> WHAT IS EXPECTED:
Every line containing "with" should be identified and copied from the data below.

[GIVEN DATA — start]

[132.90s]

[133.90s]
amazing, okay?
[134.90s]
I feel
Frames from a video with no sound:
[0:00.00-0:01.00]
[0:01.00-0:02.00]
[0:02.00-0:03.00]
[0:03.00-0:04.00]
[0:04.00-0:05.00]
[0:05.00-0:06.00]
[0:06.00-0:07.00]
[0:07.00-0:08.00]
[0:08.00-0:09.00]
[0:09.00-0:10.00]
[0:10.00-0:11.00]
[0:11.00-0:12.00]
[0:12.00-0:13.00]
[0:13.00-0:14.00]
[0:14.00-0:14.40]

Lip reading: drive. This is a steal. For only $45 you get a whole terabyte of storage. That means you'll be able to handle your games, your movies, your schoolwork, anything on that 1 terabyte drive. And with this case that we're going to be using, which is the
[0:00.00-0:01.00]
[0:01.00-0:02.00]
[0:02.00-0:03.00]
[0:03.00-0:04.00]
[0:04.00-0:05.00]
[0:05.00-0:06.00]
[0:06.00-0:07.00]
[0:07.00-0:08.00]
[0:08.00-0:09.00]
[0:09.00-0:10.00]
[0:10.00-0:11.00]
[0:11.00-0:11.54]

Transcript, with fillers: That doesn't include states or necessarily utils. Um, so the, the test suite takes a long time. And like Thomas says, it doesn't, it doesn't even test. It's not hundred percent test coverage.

[GIVEN DATA — finish]

> ANSWER BELOW:
Frames from a video with no sound:
Lip reading: drive. This is a steal. For only $45 you get a whole terabyte of storage. That means you'll be able to handle your games, your movies, your schoolwork, anything on that 1 terabyte drive. And with this case that we're going to be using, which is the
Transcript, with fillers: That doesn't include states or necessarily utils. Um, so the, the test suite takes a long time. And like Thomas says, it doesn't, it doesn't even test. It's not hundred percent test coverage.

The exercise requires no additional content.